We received reports that links were showing up in Google search results. And they were. With the page title and the description of  No information is available for this page.

Google Search WTF

But... why?

After digging through Google's support documentation, I came across the topic Block search indexing with 'noindex'  at https://support.google.com/webmasters/answer/93710?hl=en

Important! For the noindex meta tag to be effective, the page must not be blocked by a robots.txt file. If the page is blocked by a robots.txt file, the crawler will never see the noindex tag, and the page can still appear in search results, for example if other pages link to it.

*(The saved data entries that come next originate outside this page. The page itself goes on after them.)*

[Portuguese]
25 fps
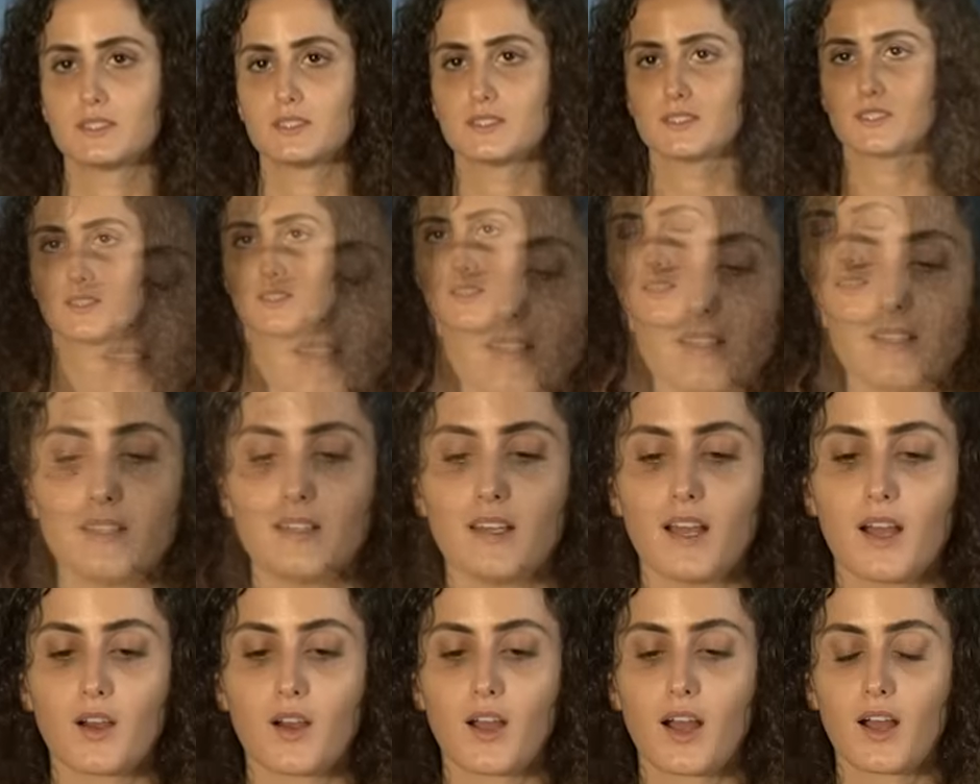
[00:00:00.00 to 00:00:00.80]
Assim.
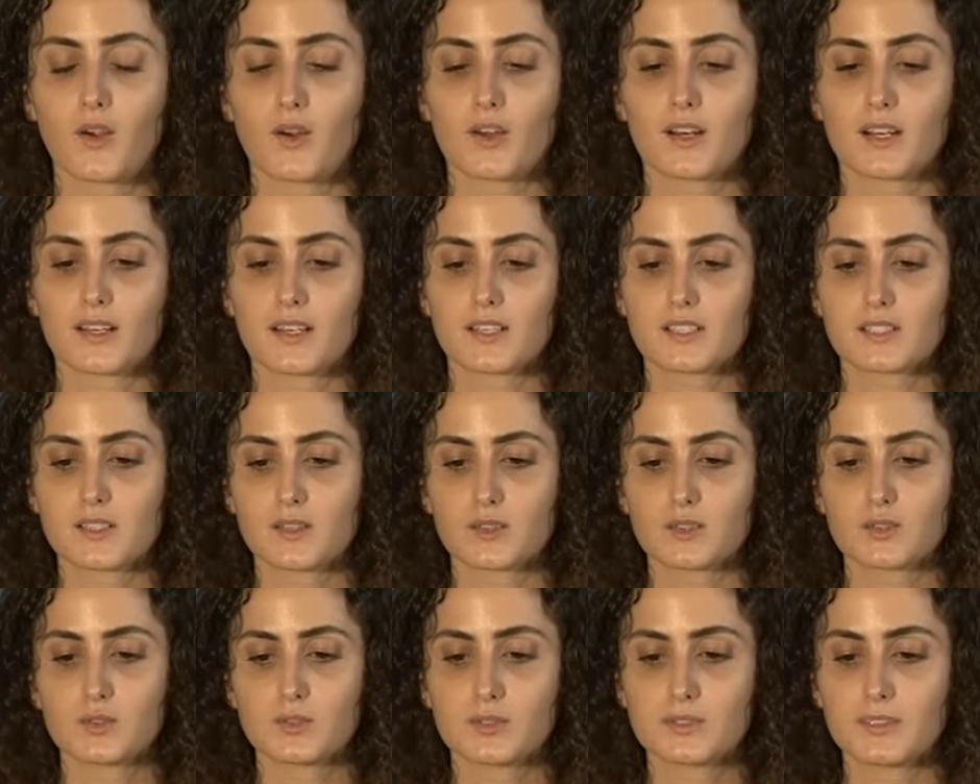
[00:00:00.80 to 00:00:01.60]
E a, agora a
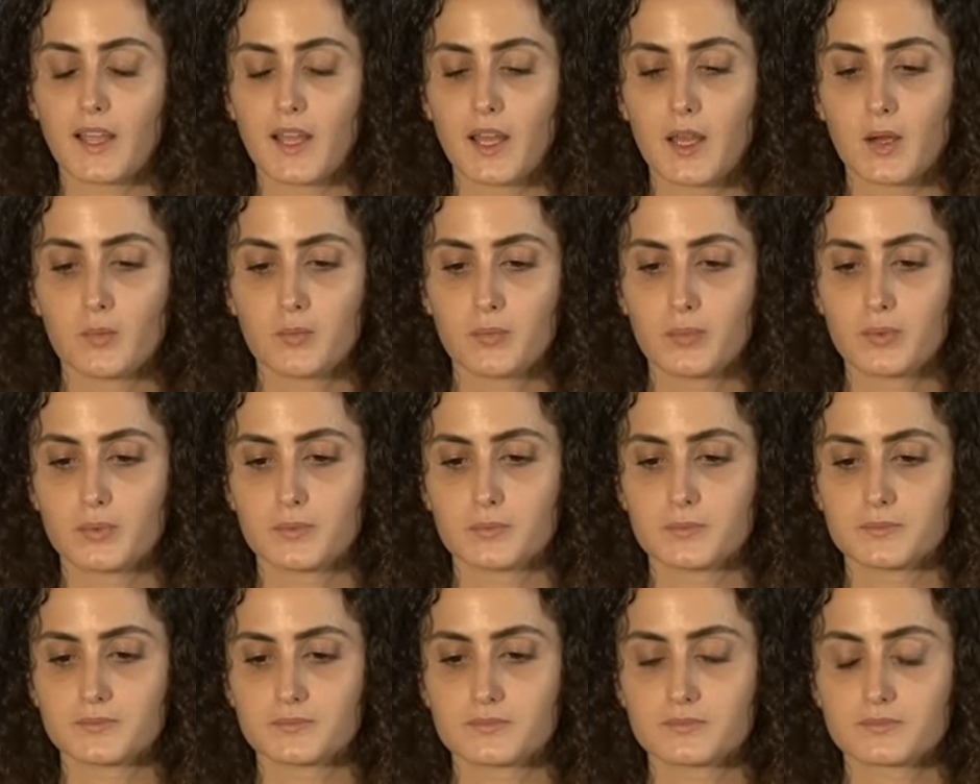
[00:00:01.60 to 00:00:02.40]
questão do tempo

Well, that is conflicting. If you have a robots.txt available, the bot does not crawl any pages and cannot read meta tags. That makes sense. However, if someone links to your page, without attributing nofollow in their page's anchor tag, it will get indexed. So, they do not respect available meta tags when your content is directly linked. That's cool.

X-Robots-Tag to the rescue?

Then, at the bottom of the article, it states that Google supports an X-Robots-Tag tag. There is no disclaimer here about meta information, so I am assuming this might be our fix all. To add the header I created a response event subscriber. The event subscriber adds our header to the response if it is an HtmlResponse.

Services file

services:
  mymodule.response_event_subscriber:
    class: \Drupal\mymodule\EventSubscriber\ResponseEventSubscriber
    tags:
      - { name: 'event_subscriber' }

EventSubscriber class

<?php

namespace Drupal\mymodule\EventSubscriber;

use Drupal\Core\Render\HtmlResponse;
use Symfony\Component\EventDispatcher\EventSubscriberInterface;
use Symfony\Component\HttpKernel\Event\FilterResponseEvent;
use Symfony\Component\HttpKernel\KernelEvents;

/**
 * Class ResponseEventSubscriber.
 */
class ResponseEventSubscriber implements EventSubscriberInterface {

  /**
   * Explicitly tell Google to bugger off.
   *
   * @param \Symfony\Component\HttpKernel\Event\FilterResponseEvent $event
   */
  public function xRobotsTag(FilterResponseEvent $event) {
    $response = $event->getResponse();
    if ($response instanceof HtmlResponse) {
      $response->headers->set('X-Robots-Tag', 'noindex');
    }
  }

  /**
   * {@inheritdoc}
   */
  public static function getSubscribedEvents() {
    $events[KernelEvents::RESPONSE][] = ['xRobotsTag', 0];
    return $events;
  }

}

Results?

It has only been active for a few days, so I do not know the exact results. I am guessing the client will need to perform specific actions within Google and Bing webmaster consoles.